It’s always weird when someone accuses you of making an incredibly stupid mistake based upon absolutely nothing. It’s even weirder when they write an entire blog post about it. But it only reaches the truly absurd when, just a few days prior, that person says:
Often, though, when someone thinks that everyone else has forgotten something, it’s more likely that everyone else hasn’t, but they’ve considered it and realised something that the first person hasn’t considered.
I know there’s a difference between saying “everyone” has made a mistake and saying one person has, but still, it’s fun to keep that remark in mind when you look at this post by blogger Anders. Paragraph after paragraph of this post is devoted to challenging an idea I first expressed here, regarding this image:
That image shows the ratings in the 2013 Cook et al consensus paper, broken down by individual rater and rating. In my first description of what it showed, I specifically said:
It’s worth pointing out after the raters finished doing their ratings, raters whose ratings disagreed had a chance to communicate regarding their disagreements. They could then change their ratings if they wished. The results I’m showing are for after this reconciliation phase. That is, even after giving a massive number of responses, the results did not converge. Even talking to one another didn’t make their results converge.
Anders refers to this image and the conclusion drawn from it, quoting the Cook et al paper and saying:
“Each abstract was categorized by two independent, anonymized raters. A team of 12 individuals completed 97.4% (23 061) of the ratings; an additional 12 contributed the remaining 2.6% (607). Initially, 27% of category ratings and 33% of endorsement ratings disagreed. Raters were then allowed to compare and justify or update their rating through the web system, while maintaining anonymity. Following this, 11% of category ratings and 16% of endorsement ratings disagreed; these were then resolved by a third party.”
Okay, so different raters produced different ratings initially, which were later reconciled or resolved by a third party. So, it seems that Brandon and Richard are simply pointing out something that was both acknowledged by the original paper and, presumably, entirely expected. Why have each abstract rated by two people and then have a reconciliation procedure if you expected the raters’s initial ratings to agree? Remember, the goal was to rate a sample of abstracts using people who read and assessed each abstract. The raw data was the abstracts and the output was the final, reconciled ratings. Finding some – essentially entirely expected – issues with some intermediate data doesn’t tell you that the final ratings are “wrong”.
As you can see, all Anders has done is claim the image I said was for post-reconciliation ratings is for pre-reconciliation ratings. He doesn’t accuse me of lying or anything in the process. He’s simply unaware of what I said about the image. That is, his entire post was based upon him assuming he knew things about data, even though they were completely untrue.
Richard Tol, repeating this for the pre-conciliation ratings is on my list of things to do.

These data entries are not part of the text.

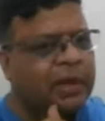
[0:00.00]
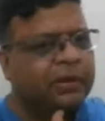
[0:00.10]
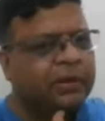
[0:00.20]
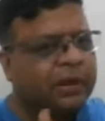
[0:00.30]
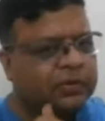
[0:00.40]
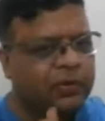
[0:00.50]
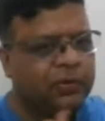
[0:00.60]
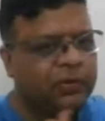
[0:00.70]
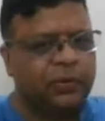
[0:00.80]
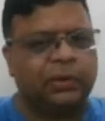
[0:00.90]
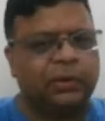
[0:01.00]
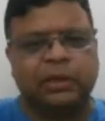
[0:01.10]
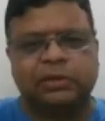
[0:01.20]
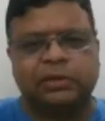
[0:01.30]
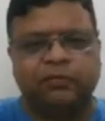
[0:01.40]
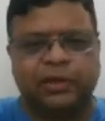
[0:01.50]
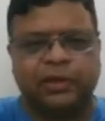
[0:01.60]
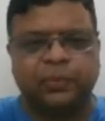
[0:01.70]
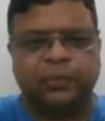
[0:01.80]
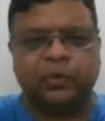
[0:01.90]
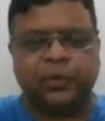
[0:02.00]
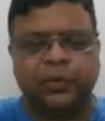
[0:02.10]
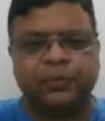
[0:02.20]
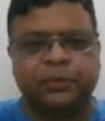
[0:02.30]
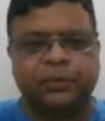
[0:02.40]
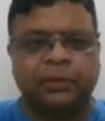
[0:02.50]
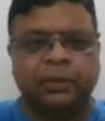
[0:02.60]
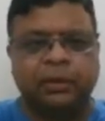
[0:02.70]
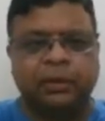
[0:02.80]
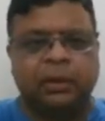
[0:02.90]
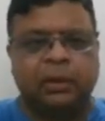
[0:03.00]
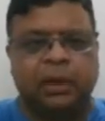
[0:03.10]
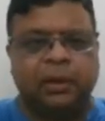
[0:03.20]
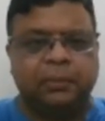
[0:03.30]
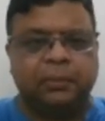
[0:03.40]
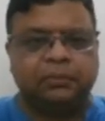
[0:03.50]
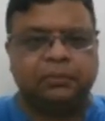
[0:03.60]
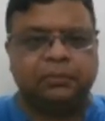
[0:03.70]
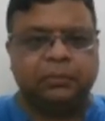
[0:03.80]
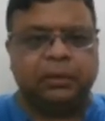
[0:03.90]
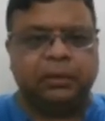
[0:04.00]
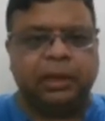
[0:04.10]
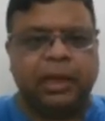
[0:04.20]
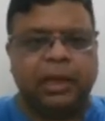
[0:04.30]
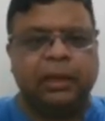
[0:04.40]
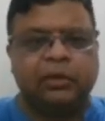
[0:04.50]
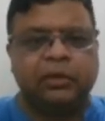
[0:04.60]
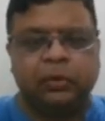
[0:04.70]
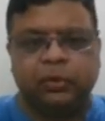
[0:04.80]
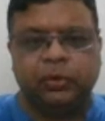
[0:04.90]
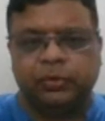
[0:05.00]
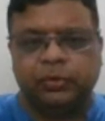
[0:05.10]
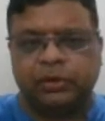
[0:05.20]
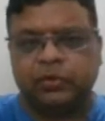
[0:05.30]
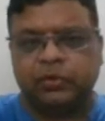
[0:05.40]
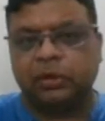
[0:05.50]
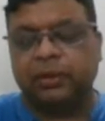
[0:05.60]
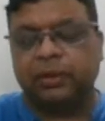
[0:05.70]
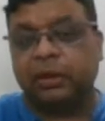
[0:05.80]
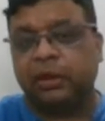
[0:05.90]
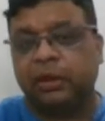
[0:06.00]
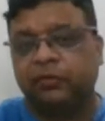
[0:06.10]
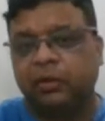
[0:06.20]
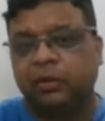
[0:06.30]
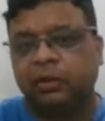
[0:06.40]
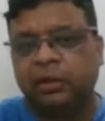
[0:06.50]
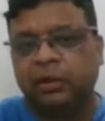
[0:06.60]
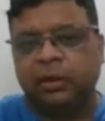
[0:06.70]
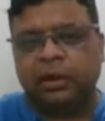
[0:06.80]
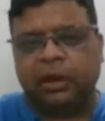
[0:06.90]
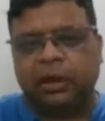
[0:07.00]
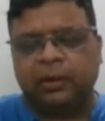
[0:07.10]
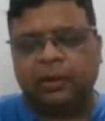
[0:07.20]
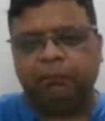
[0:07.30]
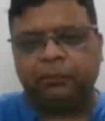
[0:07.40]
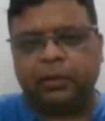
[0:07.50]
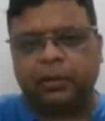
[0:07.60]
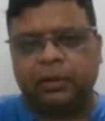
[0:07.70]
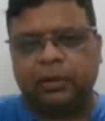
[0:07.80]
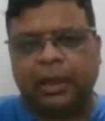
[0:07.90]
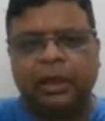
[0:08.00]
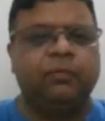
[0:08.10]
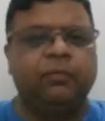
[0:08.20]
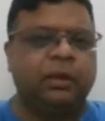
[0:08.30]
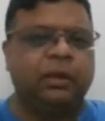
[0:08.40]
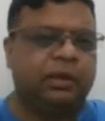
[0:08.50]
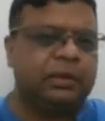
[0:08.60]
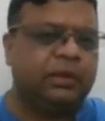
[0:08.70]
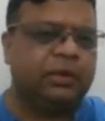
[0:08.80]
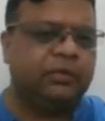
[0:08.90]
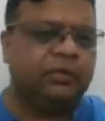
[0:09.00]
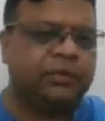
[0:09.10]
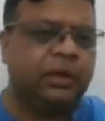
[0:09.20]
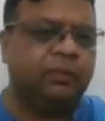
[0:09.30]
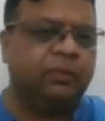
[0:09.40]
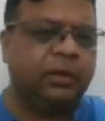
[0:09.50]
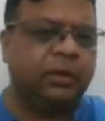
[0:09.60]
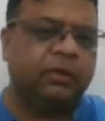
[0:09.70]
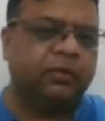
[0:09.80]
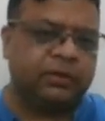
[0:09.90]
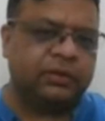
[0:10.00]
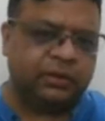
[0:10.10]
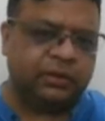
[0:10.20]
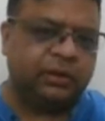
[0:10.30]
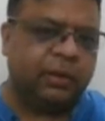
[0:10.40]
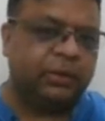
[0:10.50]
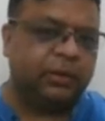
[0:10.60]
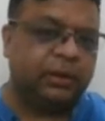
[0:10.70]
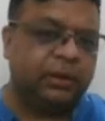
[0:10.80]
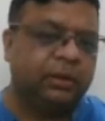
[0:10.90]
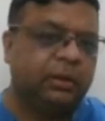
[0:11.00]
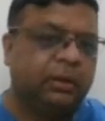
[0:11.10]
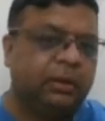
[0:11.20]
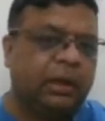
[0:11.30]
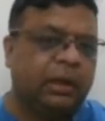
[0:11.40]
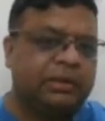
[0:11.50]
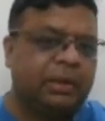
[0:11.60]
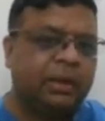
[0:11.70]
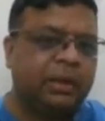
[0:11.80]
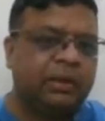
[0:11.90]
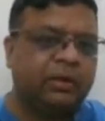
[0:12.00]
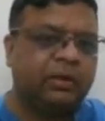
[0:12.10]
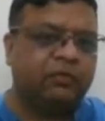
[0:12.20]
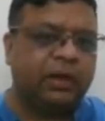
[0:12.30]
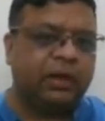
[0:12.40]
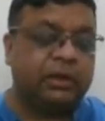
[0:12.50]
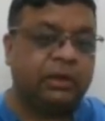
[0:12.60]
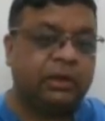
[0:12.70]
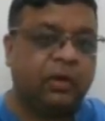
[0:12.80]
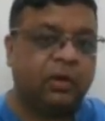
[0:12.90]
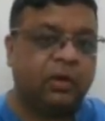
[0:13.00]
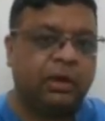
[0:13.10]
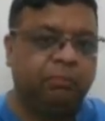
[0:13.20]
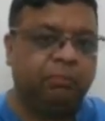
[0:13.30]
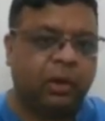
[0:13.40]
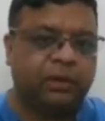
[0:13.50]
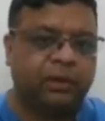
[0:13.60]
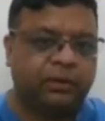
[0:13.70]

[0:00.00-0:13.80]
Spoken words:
things on your own, let's say Facebook groups, um, and you use the social media if you're um, anywhere. Let's say if you say you're working for a certain company, at some level you're reflecting your employer.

I’m not in a rush though. The large number of 0s in those ratings makes the data set awkward to do calculations on.
Had Anders bothered to try to see what I said when I first described this image, he’d have known better than to write what he’s written. Tol and I both clearly knew the data I showed was not the data Anders claimed I showed. Even if he hadn’t read the comments section where I described the image, he could have read my follow-up post discussing it, which specifically said:
They seem to disagree quite a bit, and that’s after they went through an entire stage of the study where they talked to one another about their disagreements. If only idiots wouldn’t know what was being asked, why was there so much disagreement? Were the people doing the study idiots?
In other words, the only person who has mixed up anything regarding the data and how it should be interpreted is Anders himself. In case there is any doubt about that, here is what I’d have gotten had I made the same image for the pre-reconciliation ratings:
As you can see, the rater biases were even greater prior to the reconciliation phase. An additional difference is the pre-reconciliation data has 0-7 ratings while the post-reconciliation data has 1-7 ratings. That means it is impossible to mix the two up.
A higher quality version of the image can be found here. The x-axis in it is wrong though. It says 1-8 instead of 0-7. I didn’t notice that until after I uploaded it, and I don’t think it matters enough to fix.